Relembrando a conversa tida no dia anterior na biblioteca, ela retorquiu:
-Desculpa. De qualquer modo, preferia ir amanhã. Hoje estou cansada.
- Calculo. Sabes Tiago, que enquanto nos divertíamos na piscina, a tua irmã fez uma revolução no quarto das crianças? A propósito - acrescentou voltando-se para ela, - fizeste um ótimo trabalho. Parabéns. Mas não voltes a fazer o mesmo sem ajuda. Podes magoar-te.
- Não foi nada demais, estou habituada a fazer este tipo de trabalho. E valeu a pena o esforço, para ver a alegria deles.
- Vai-te habituando - interrompeu Tiago. - Às vezes chegava a casa e levava cada surpresa que até pensava que me tinha enganado na porta. Foi uma pena que não tivesse continuado a estudar. Estou certo que seria uma ótima decoradora.
- Mas ainda poderá fazê-lo. É só uma questão de conciliar horários, - disse Ricardo. - Gostarias de voltar a estudar?
- Talvez um dia quem sabe. Agora tenho algo a fazer, mais importante que qualquer curso.
- Bom,  - disse Ricardo - pelo que me disseste, o que há para trazer são roupas e livros. Excetuando os manuais escolares, temos uma boa biblioteca. Tenho no computador uma lista de todos os títulos existentes. Poderás vê-la esta tarde. Não vale a pena trazeres livros que se repetiriam. Podes oferecê-los a uma instituição. Não disseste que ias dar os móveis?
- Sim. Mas há umas porcelanas antigas, de que não quero desfazer-me. Guardam muitas recordações. Poderia trazê-las?- Perguntou com uma certa ansiedade.  
-Claro. Podem guardar-se na cave. Mas então será melhor pedir ao Alfredo que nos arranje umas caixas e nos siga com a carrinha. Vou avisá-lo daqui a pouco.
- Bom, - disse Tiago, pondo-se de pé. - Se já está tudo combinado, vou sair. Até logo.

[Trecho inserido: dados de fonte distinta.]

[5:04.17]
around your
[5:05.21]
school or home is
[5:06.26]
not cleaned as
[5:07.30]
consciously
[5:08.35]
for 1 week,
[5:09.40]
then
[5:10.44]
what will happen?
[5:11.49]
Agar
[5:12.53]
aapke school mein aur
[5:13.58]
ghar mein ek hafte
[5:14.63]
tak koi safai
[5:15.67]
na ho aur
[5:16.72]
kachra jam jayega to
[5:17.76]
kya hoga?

-Até logo, - responderam em coro.
Durante alguns segundos ficaram em silêncio. Depois Clara perguntou:
-Já pensaste como e quando, vais dizer às crianças que vais partir?

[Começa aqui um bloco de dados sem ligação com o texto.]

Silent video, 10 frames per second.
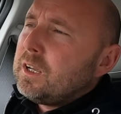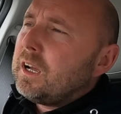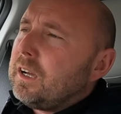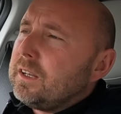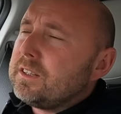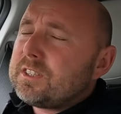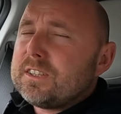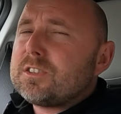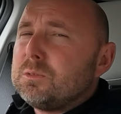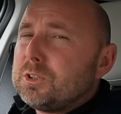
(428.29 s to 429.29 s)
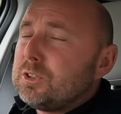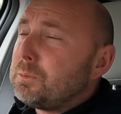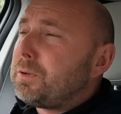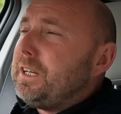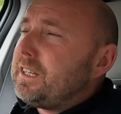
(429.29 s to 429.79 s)
The Tesla will do a
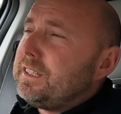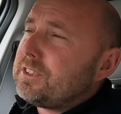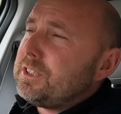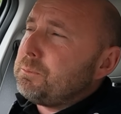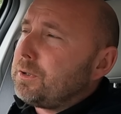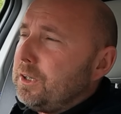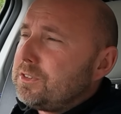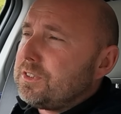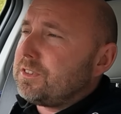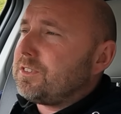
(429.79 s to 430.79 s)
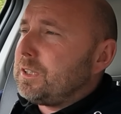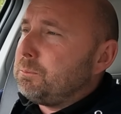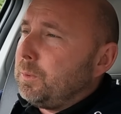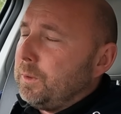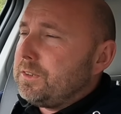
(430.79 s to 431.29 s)
preconditioning process at some
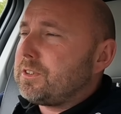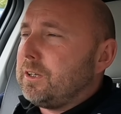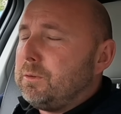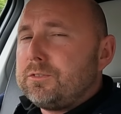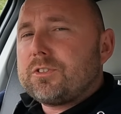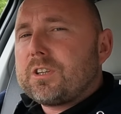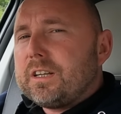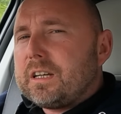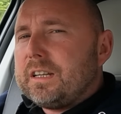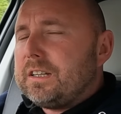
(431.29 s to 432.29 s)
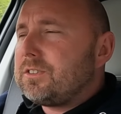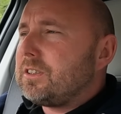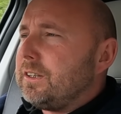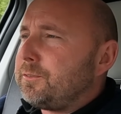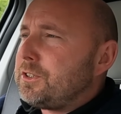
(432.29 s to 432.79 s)
point, so we've just taken its
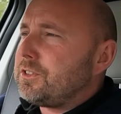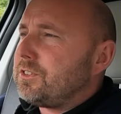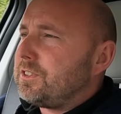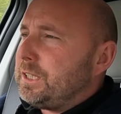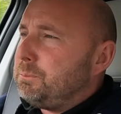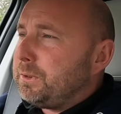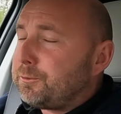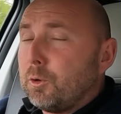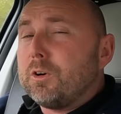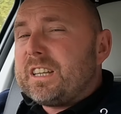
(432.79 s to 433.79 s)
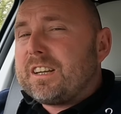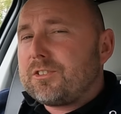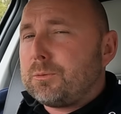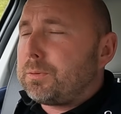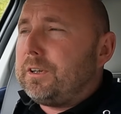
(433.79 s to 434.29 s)
efficiency before it
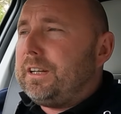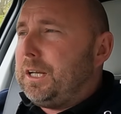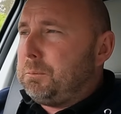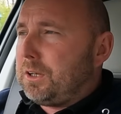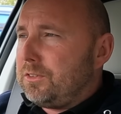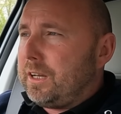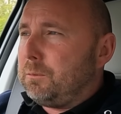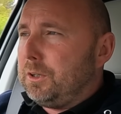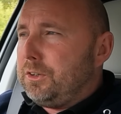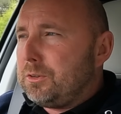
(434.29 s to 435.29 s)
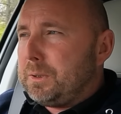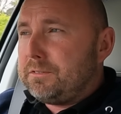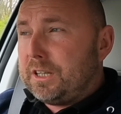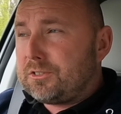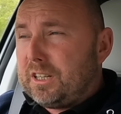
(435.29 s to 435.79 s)
does the preheat, because that will use a bit
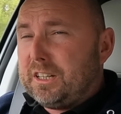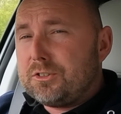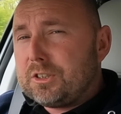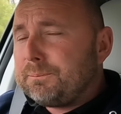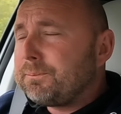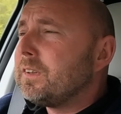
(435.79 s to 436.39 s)
of extra energy.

- Penso nisso todos os dias, desde que soube da partida, mas quando estou junto deles, não sei como lhes dizer.
- Deves fazê-lo o mais breve possível, para que se vão habituando à ideia. Se quiseres, posso estar presente. Para que sintam que estarei a seu lado e que não ficarão sozinhos. Queres fazê-lo depois do lanche?
- Tens razão. Deixar para a última hora, será contraproducente. Que te parece, se depois de lhes contar, fossemos dar um passeio com eles, e comer um gelado?
-Parece-me bem. Vou ver se já acordaram.